Buongiorno, visto che la parte clinica e medica è stata ampliamente indagata e trattata per fortuna, hai mai pensato di rivolgerti ad un/a osteopata? Magari va valutata la parte muscolo-scheletrica in abbinamento a quella viscerale. Tentar non nuoce. Buona giornata


Buongiorno! Rispondo in qualità di osteopata.. Mi capita spesso di trovarmi a lavorare con pazienti che attraverso il fisico riflettono una condizione psico-somatica. Ciò che mi sento di dire è questo: Un sintomo è un segnale del corpo che qualcosa non sta funzionando, che richiede attenzione. Dal punto di vista delle abitudini mi sembra di capire che poni attenzione (tralasciando le sigarette che ti capita di fumare con senso di colpa, che a mio avviso sono trascurabili) per questo opterei per un percorso terapeutico diverso! Ti auguro pronta guarigione!

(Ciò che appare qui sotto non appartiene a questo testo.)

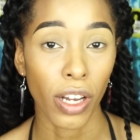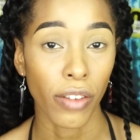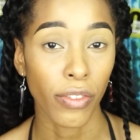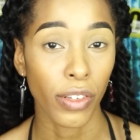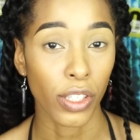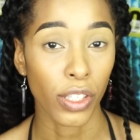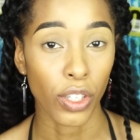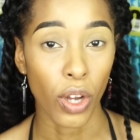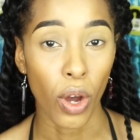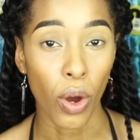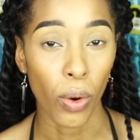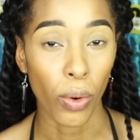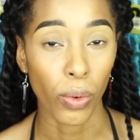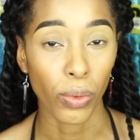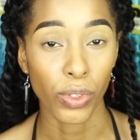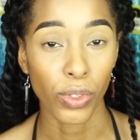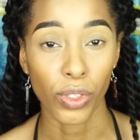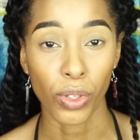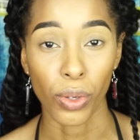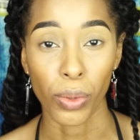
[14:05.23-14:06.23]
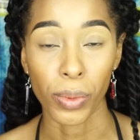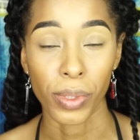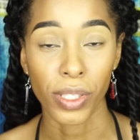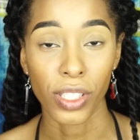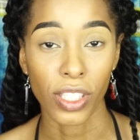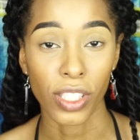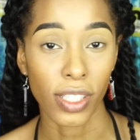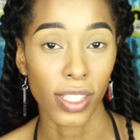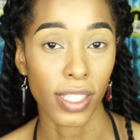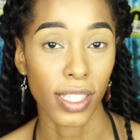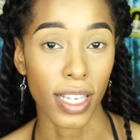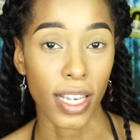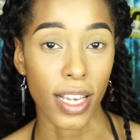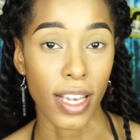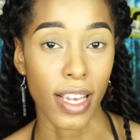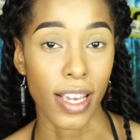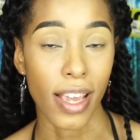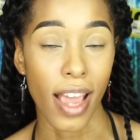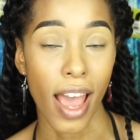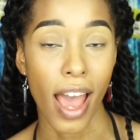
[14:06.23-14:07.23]
of his own, so it was just
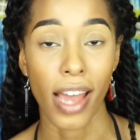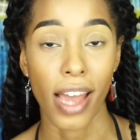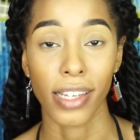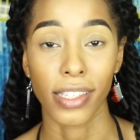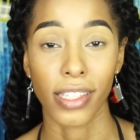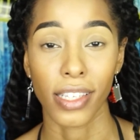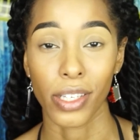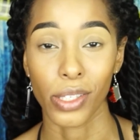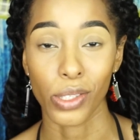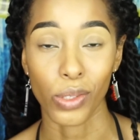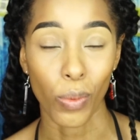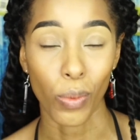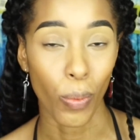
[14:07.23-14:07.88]
he and his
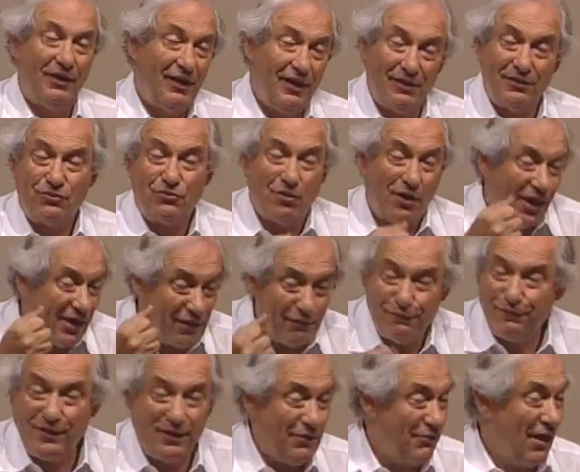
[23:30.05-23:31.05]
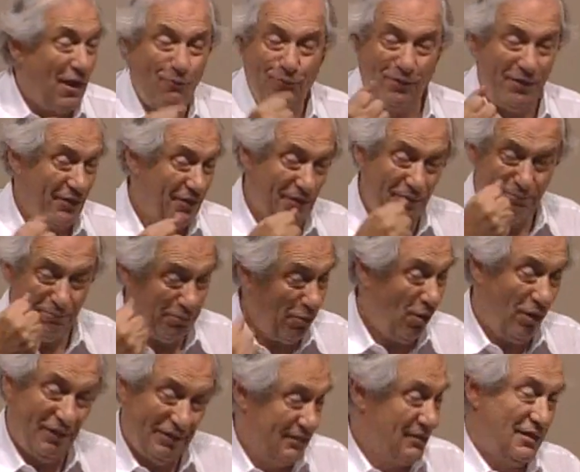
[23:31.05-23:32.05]
and try to figure out where the
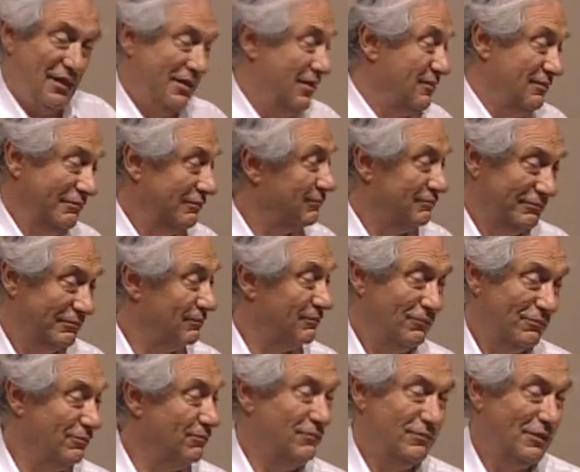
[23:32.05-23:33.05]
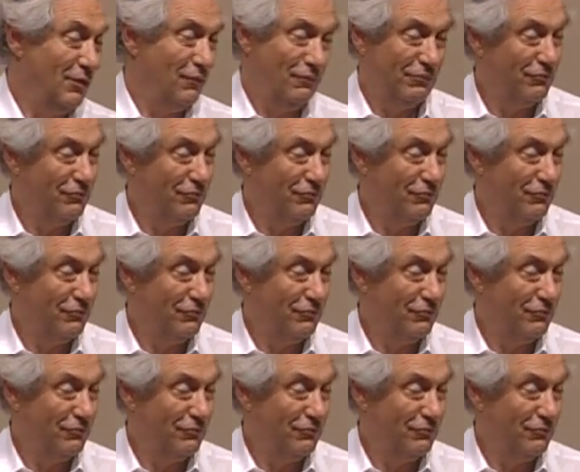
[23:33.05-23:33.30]
ball is going to you know,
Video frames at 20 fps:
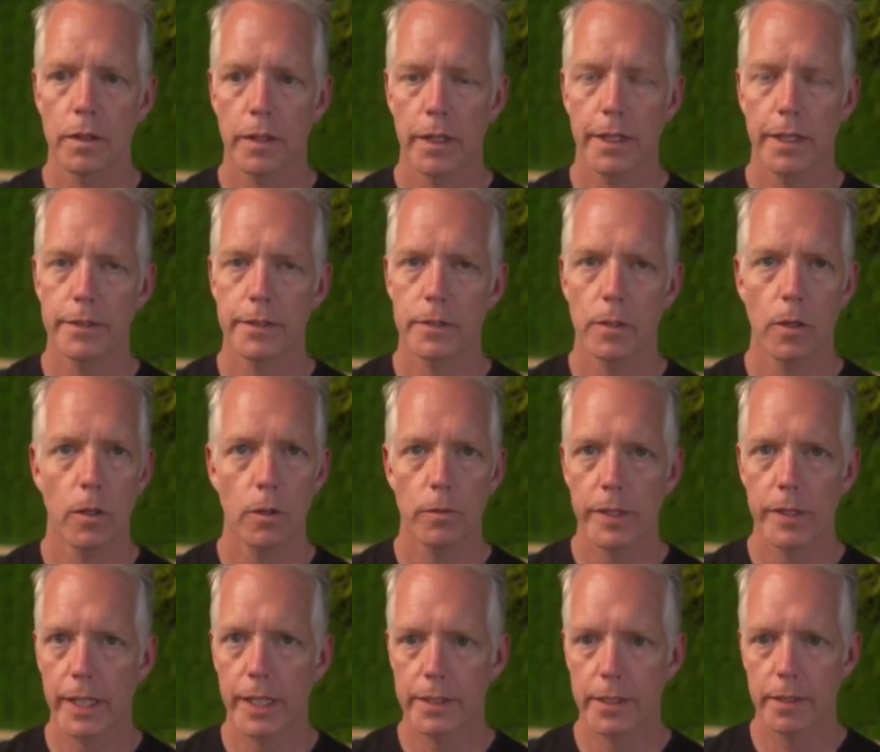Okay, it's all
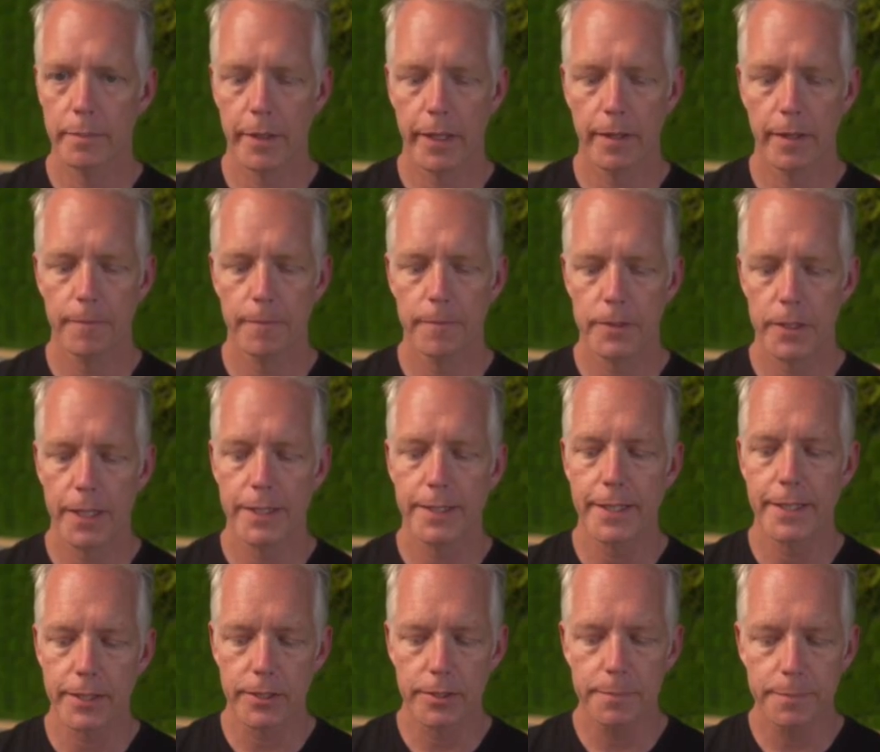over that D minor. So
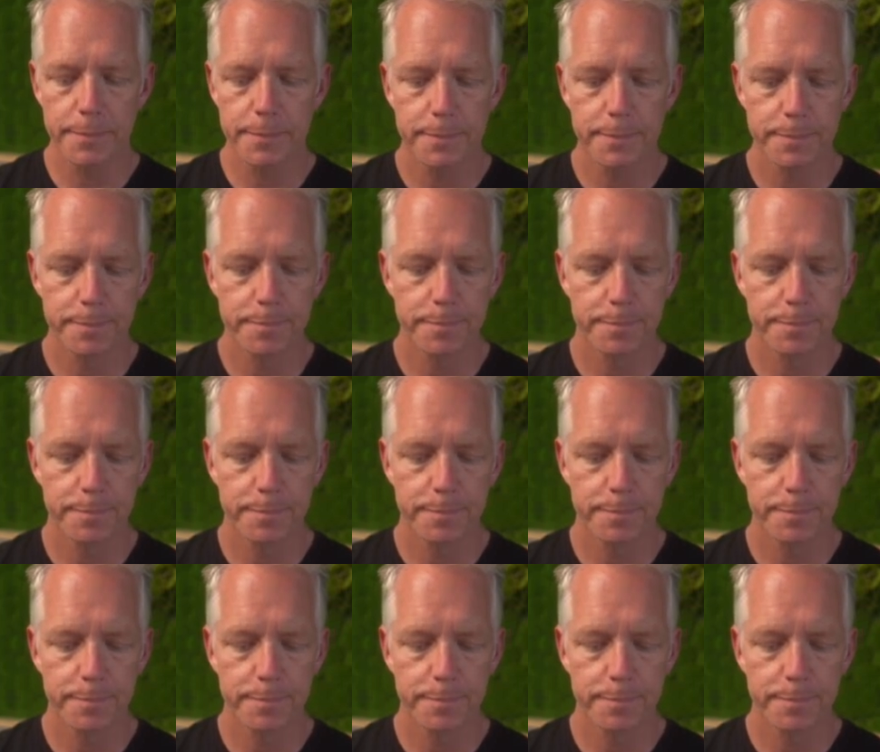that section.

buongiorno proverei con trattamento fasciale nel settore sintomatico e consulti un mio collega osteopata DO che sia anche fisioterapista fnofi cordiali saluti Giancarlo Cicogna


Buongiorno, la ringrazio per aver condiviso la sua situazione. Anche in presenza di esami cardiologici nella norma, se i sintomi persistono è utile non fermarsi a un’unica possibile spiegazione. In alcuni casi, soprattutto in persone che praticano sport ad alta intensità come il crossfit, il dolore può essere collegato anche a tensioni muscolo-scheletriche o a fattori funzionali che coinvolgono respirazione, postura e sistema nervoso. In queste situazioni può essere utile valutare anche un approccio osteopatico, con tecniche indirette (craniali e strutturali), inserito sempre in un percorso di valutazione globale. Può inoltre essere utile osservare per un periodo il carico di allenamento e alcuni fattori come fumo e caffeina, per capire se incidono sulla sintomatologia. Se lo desidera, sono disponibile per una videochiamata conoscitiva gratuita a scopo orientativo. Un cordiale saluto. Dott. Alfonso Musco


Buongiorno, mi sembrano sintomi riconducibili alla situazione presente a livello gastrico. se si rivolge a un osteopata bravo sicuramente riuscirà a ottenere un miglioramento significativo e una riduzione dell'assunzione di farmaci per il reflusso.